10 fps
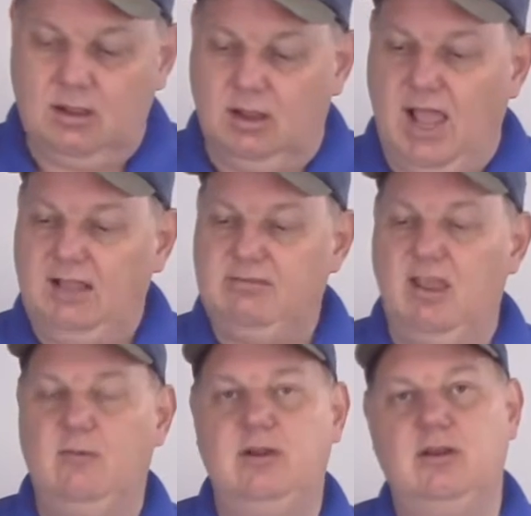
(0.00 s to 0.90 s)
The last
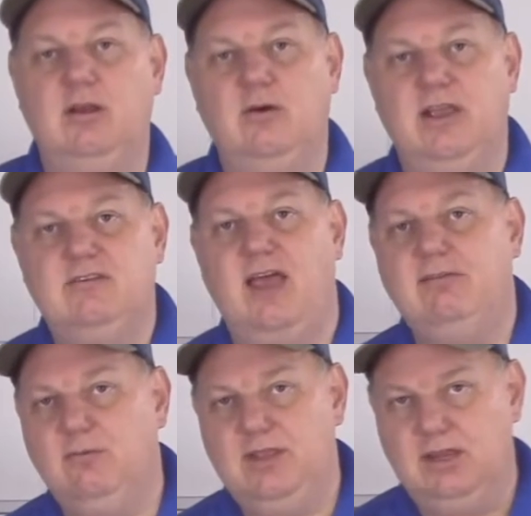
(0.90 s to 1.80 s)
thing we do is
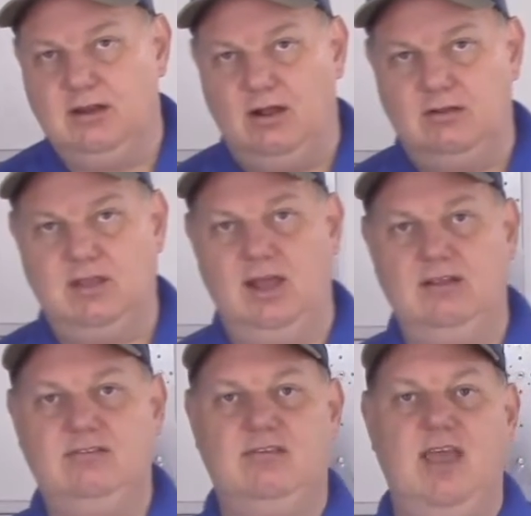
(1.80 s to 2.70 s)
after we get it all done
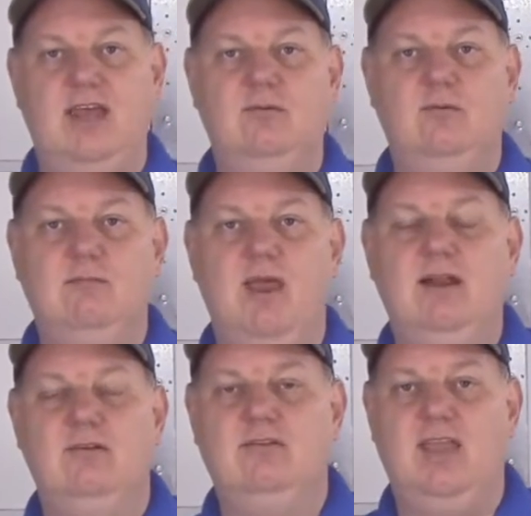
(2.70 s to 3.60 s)
and set, and we
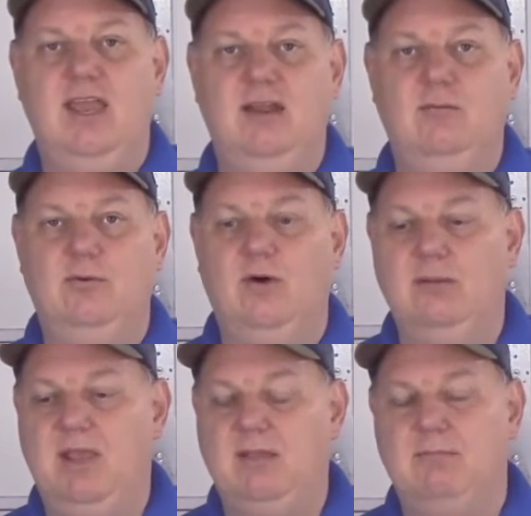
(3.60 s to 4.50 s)
made our stand and we want
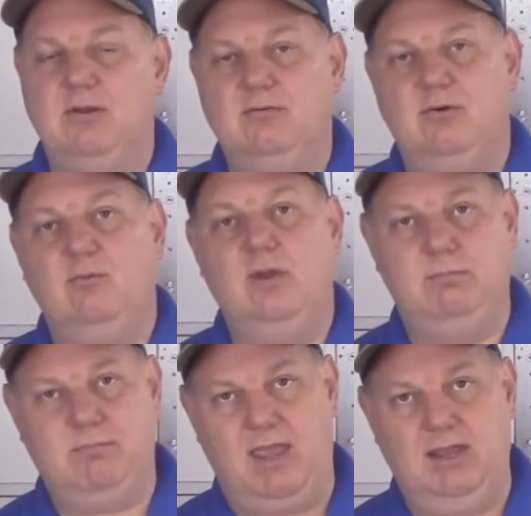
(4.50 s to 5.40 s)
to make it beautiful, we
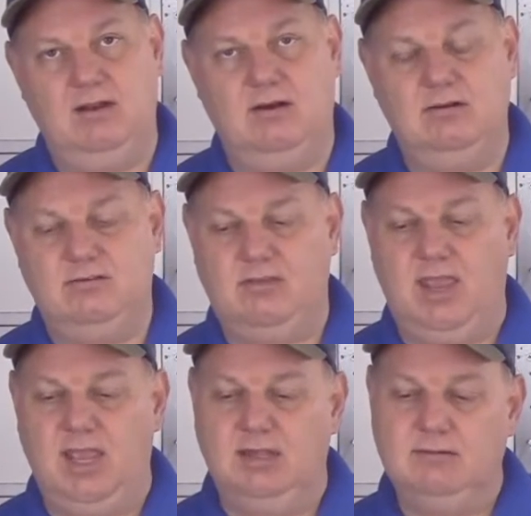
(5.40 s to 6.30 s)
paint our
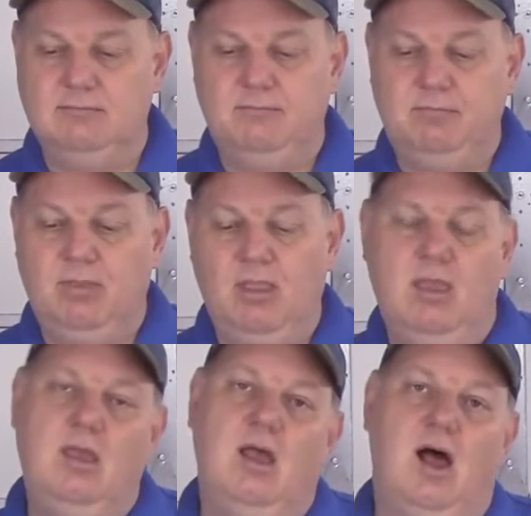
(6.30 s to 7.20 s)
stand.
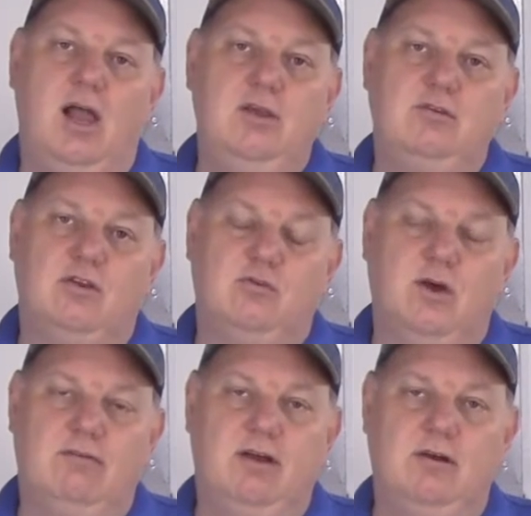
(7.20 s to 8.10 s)
I use a
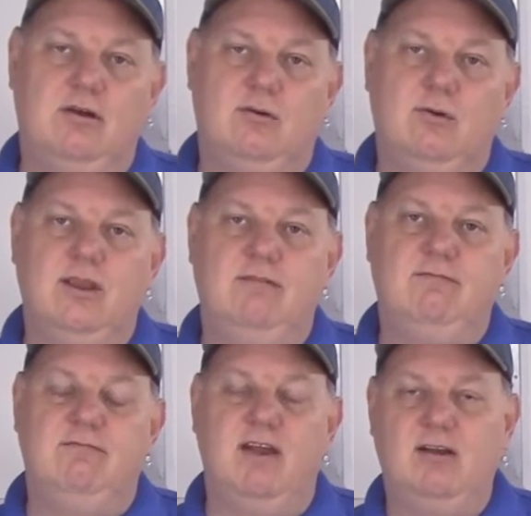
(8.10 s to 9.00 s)
1200 degree
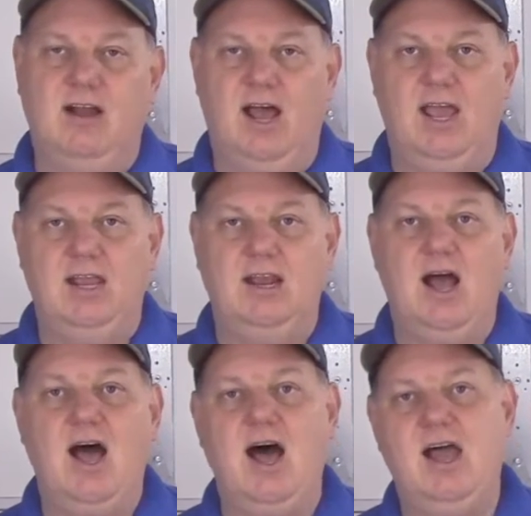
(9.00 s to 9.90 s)
Fahrenheit
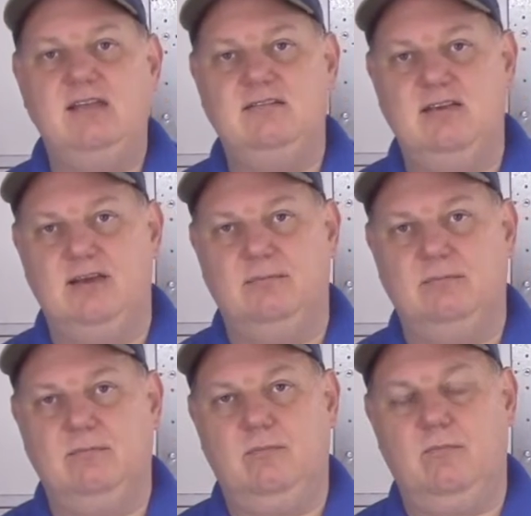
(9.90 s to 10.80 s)
high temp
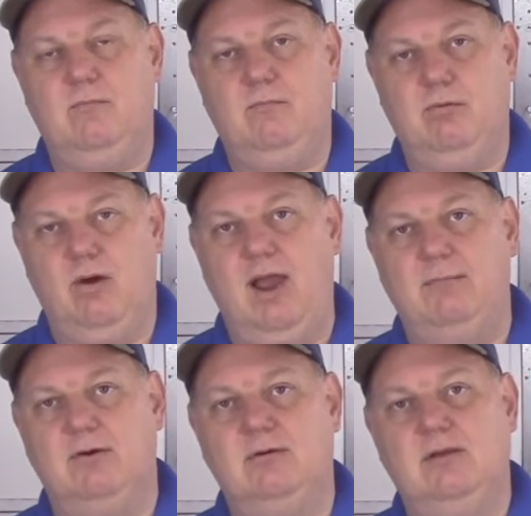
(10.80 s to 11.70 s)
primer.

+ + +

Activity
Output the line that contains "(0.90 s to 1.80 s)" and every line after it to the end of the records, word for word, leaving out the pictures.

The answer
(0.90 s to 1.80 s)
thing we do is
(1.80 s to 2.70 s)
after we get it all done
(2.70 s to 3.60 s)
and set, and we
(3.60 s to 4.50 s)
made our stand and we want
(4.50 s to 5.40 s)
to make it beautiful, we
(5.40 s to 6.30 s)
paint our
(6.30 s to 7.20 s)
stand.
(7.20 s to 8.10 s)
I use a
(8.10 s to 9.00 s)
1200 degree
(9.00 s to 9.90 s)
Fahrenheit
(9.90 s to 10.80 s)
high temp
(10.80 s to 11.70 s)
primer.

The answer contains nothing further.